We see the first row of top display

content Explanation
top It represents the name of the current program
11:05:18 It indicates the current time system
up 8 days,17:12 Indicates that the machine is now on how long
1 user It indicates that the current system has only one user
load average: 0.29,0.20,0.25 Respectively corresponding to the average load of 5, 15 minutes cpu

Wikipedia explained in load average is the system load is a measure of the amount of work that a computer system is doing is a measure of the current workload of the CPU, specifically refers is a running average queue length, i.e. waiting a calculation of the average number of processes related to the CPU.

How do we look at the load average data it?

We assume that the system is a single CPU, single core, likens it to be a one-way bridge, the CPU tasks compared to cars.

  • load = 0 when the bridge does not mean that the car, cpu without any task;
  • load <1 means that the bridge when the car is not much, everything is still very smooth, cpu's task is not much, is still adequate resources;
  • When load = 1 means that the bridge has been filled up to the car, with no gaps, cpu already working at full speed, all the resources are used up, of course, but fortunately, it is still within the sphere of competence, but just a little slow;
  • load> 1 when it means more than just the bridge has been filled the car, and even outside the bridge have been filled up, cpu already working at full speed, run out of system resources, but there are still a large number of process requests ,waiting.
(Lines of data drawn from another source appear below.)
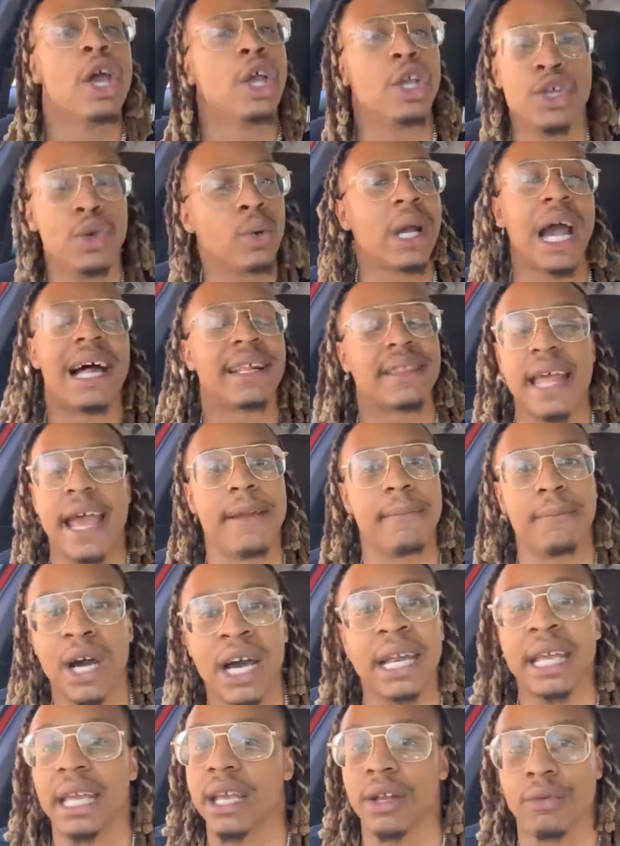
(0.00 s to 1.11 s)
you got that
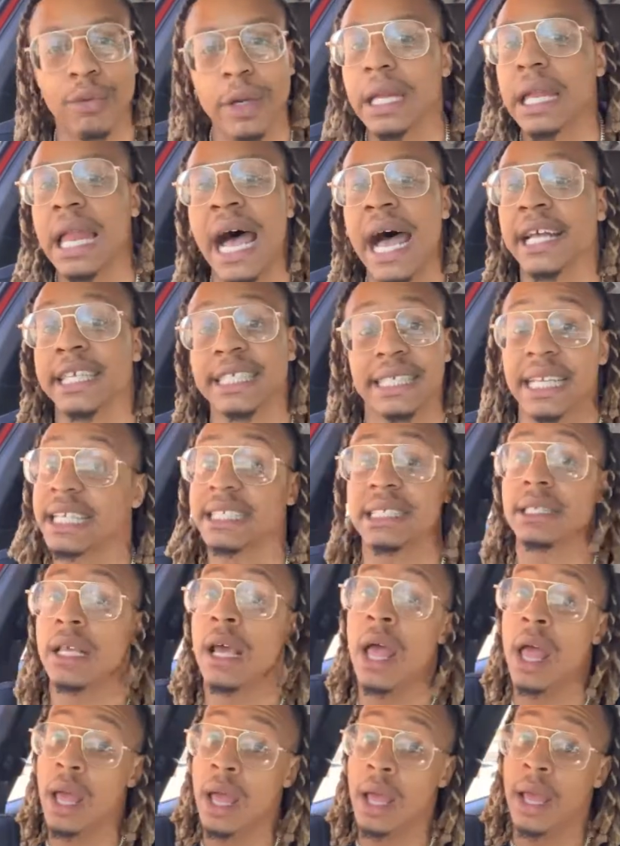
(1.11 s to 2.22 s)
money and realize
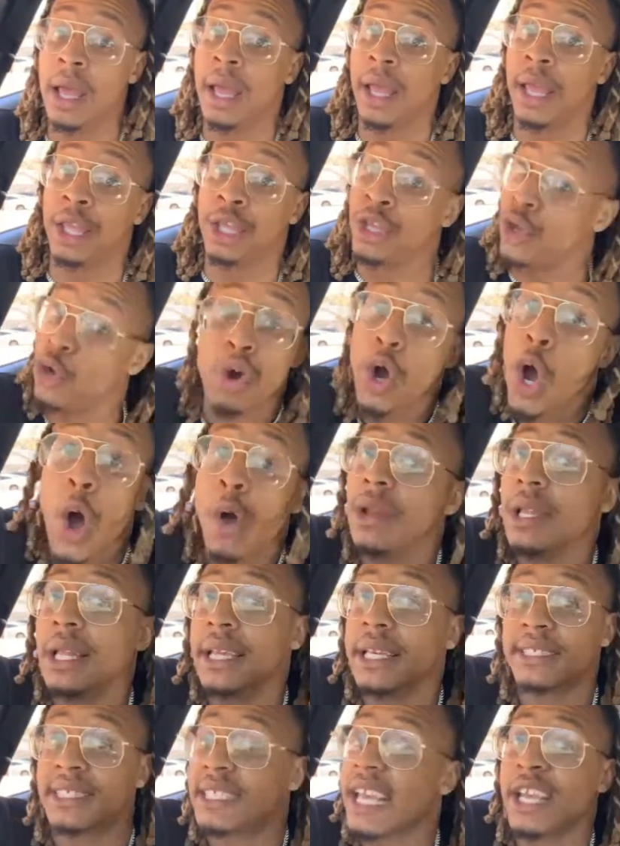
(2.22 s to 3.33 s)
you're only
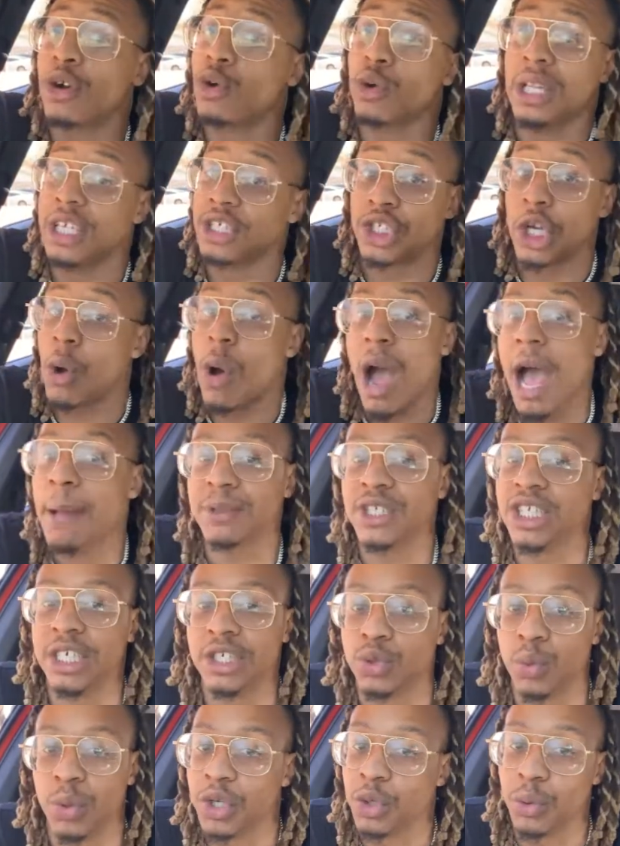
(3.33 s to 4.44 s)
as single as your
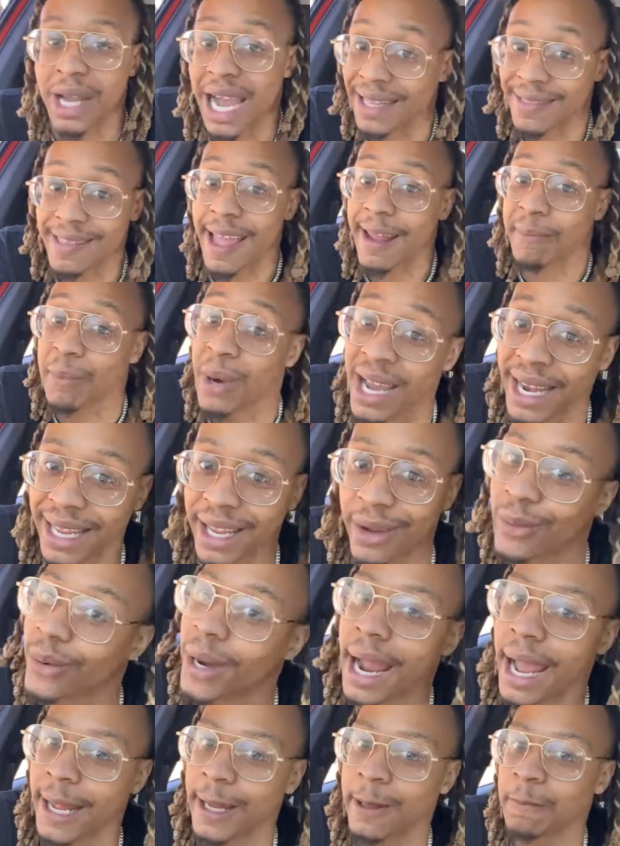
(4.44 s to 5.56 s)
options when you got that money,
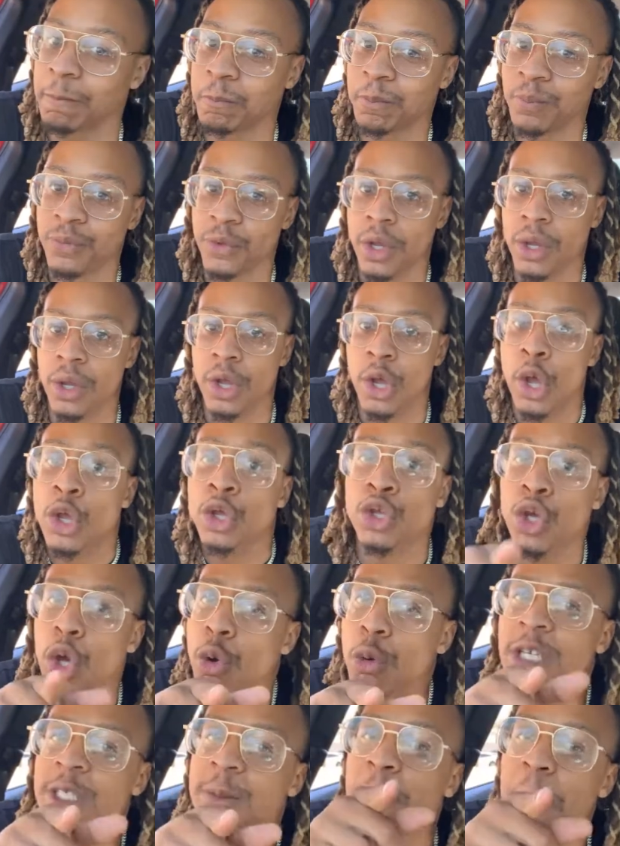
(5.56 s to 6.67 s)
right? You
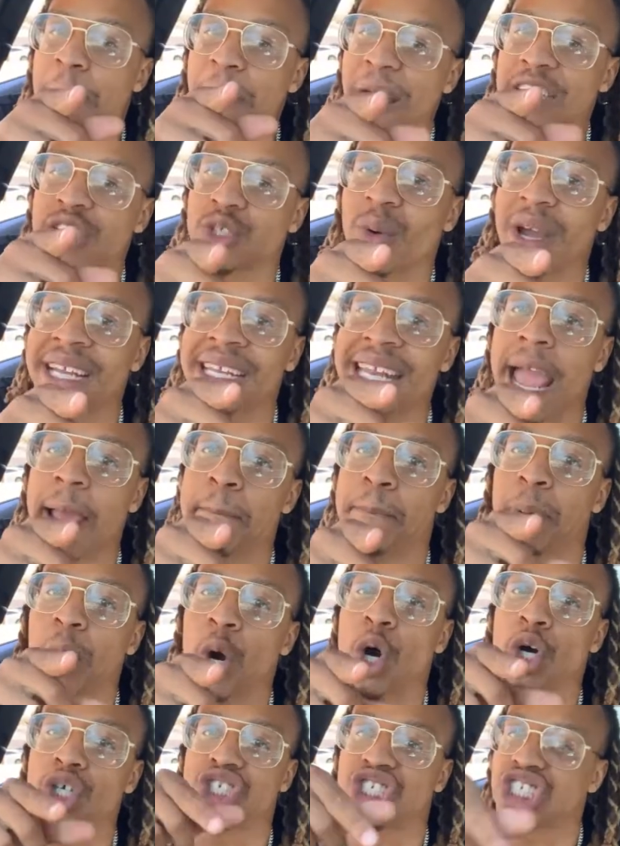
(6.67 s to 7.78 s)
was perpetuating that
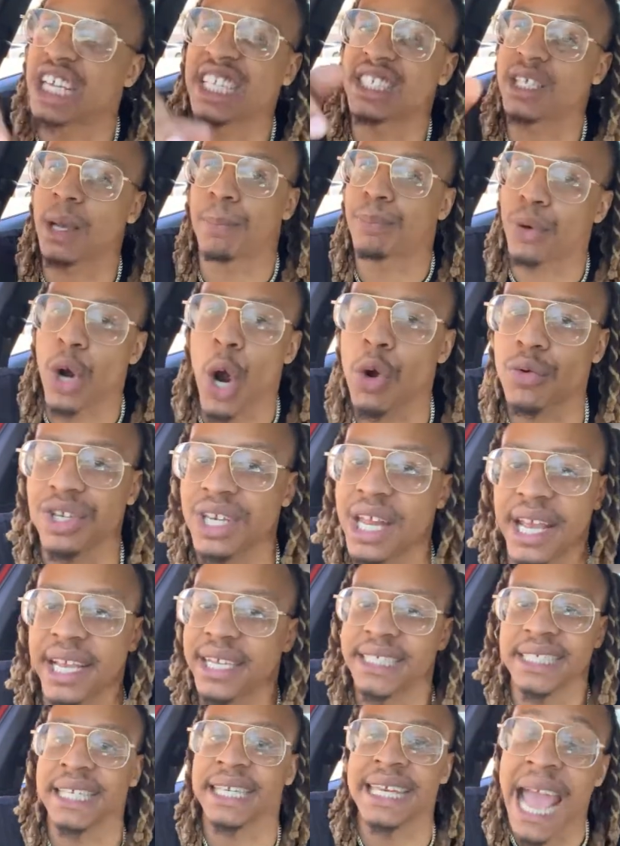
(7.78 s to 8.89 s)
bullshit to broke
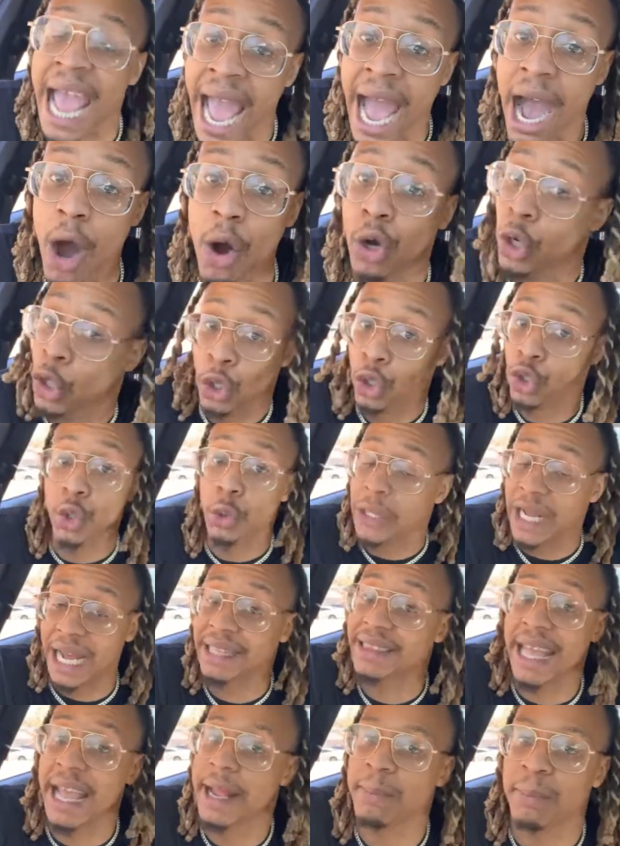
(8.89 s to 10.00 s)
niggas and now you got
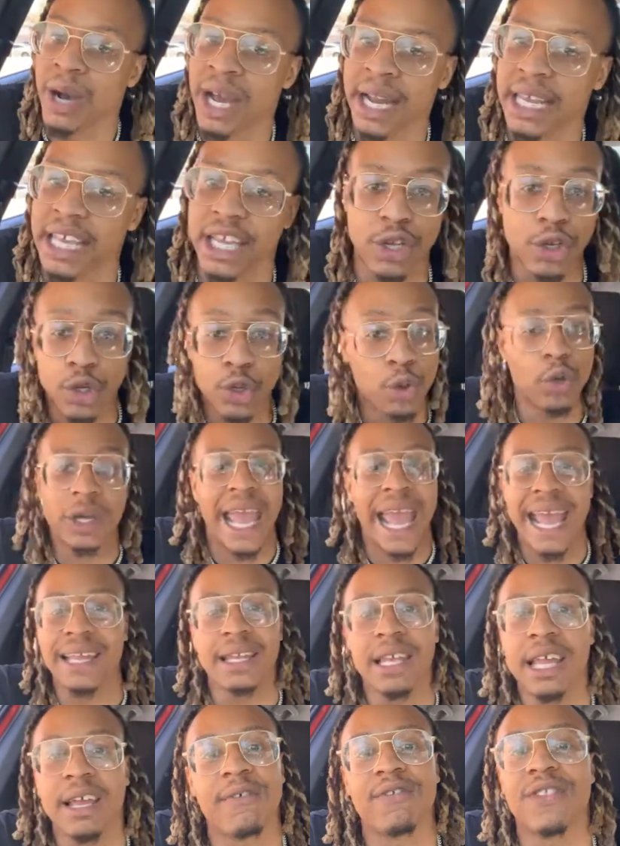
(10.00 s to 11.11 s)
that money and you can't
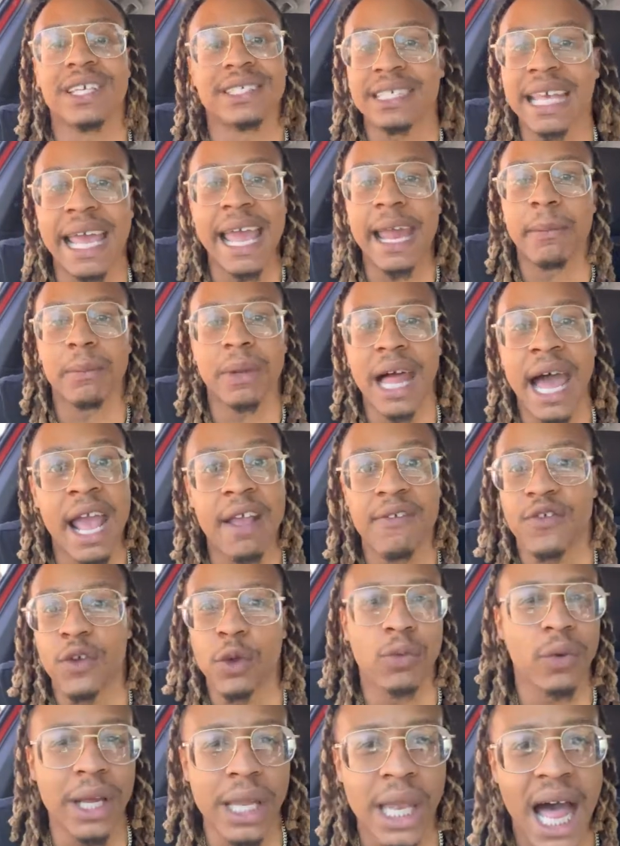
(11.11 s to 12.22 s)
live the same life. You
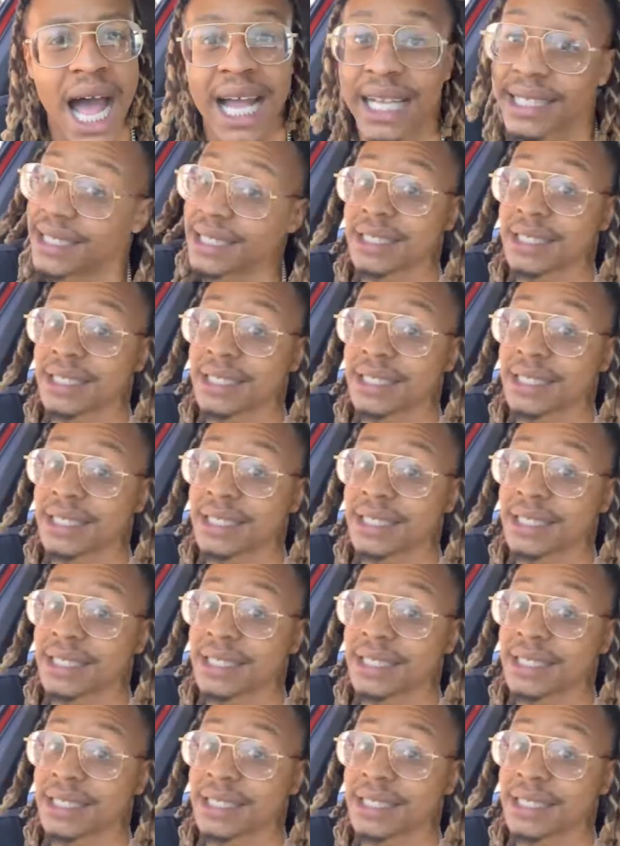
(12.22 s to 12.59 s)
realize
If this value is greater than 2, greater than 3, the process request indicates more than 2 to 3 times the CPU to work. And if the value is> 5 illustrates the operation of the system has been overloaded.

This is a single case of a single CPU core, but in real life we ​​need to get this value by dividing the number of our nuclear point of view. We can see the CPU by the following command number and the number of cores

#查看物理CPU的个数
#cat /proc/cpuinfo |grep "physical id"|sort |uniq|wc -l

#每个cpu的核心数
cat /proc/cpuinfo |grep "physical id"|grep "0"|wc -l

Through the above index we can see that the critical load value of 1, but in real life, more experienced operation and maintenance or system administrator will set the critical value of 0.7. Here are the index divided by the number of cores in the future, do not confuse

  • If the load <0.7 and not to pay attention to him;
  • If 0.7 <load <1 when we need to look a little, though you can also deal with but this value is not far from critical;
  • If the load = 1 when we need to be vigilant, because this time has no more resources, and is already fully stretched;
  • If load> 5 when the system is already dying, this time you need to work overtime to solve the problem

Usually we will look at the value of 15-minute look at the general trend, then see if there is a downward trend contrast value of 5 minutes of view.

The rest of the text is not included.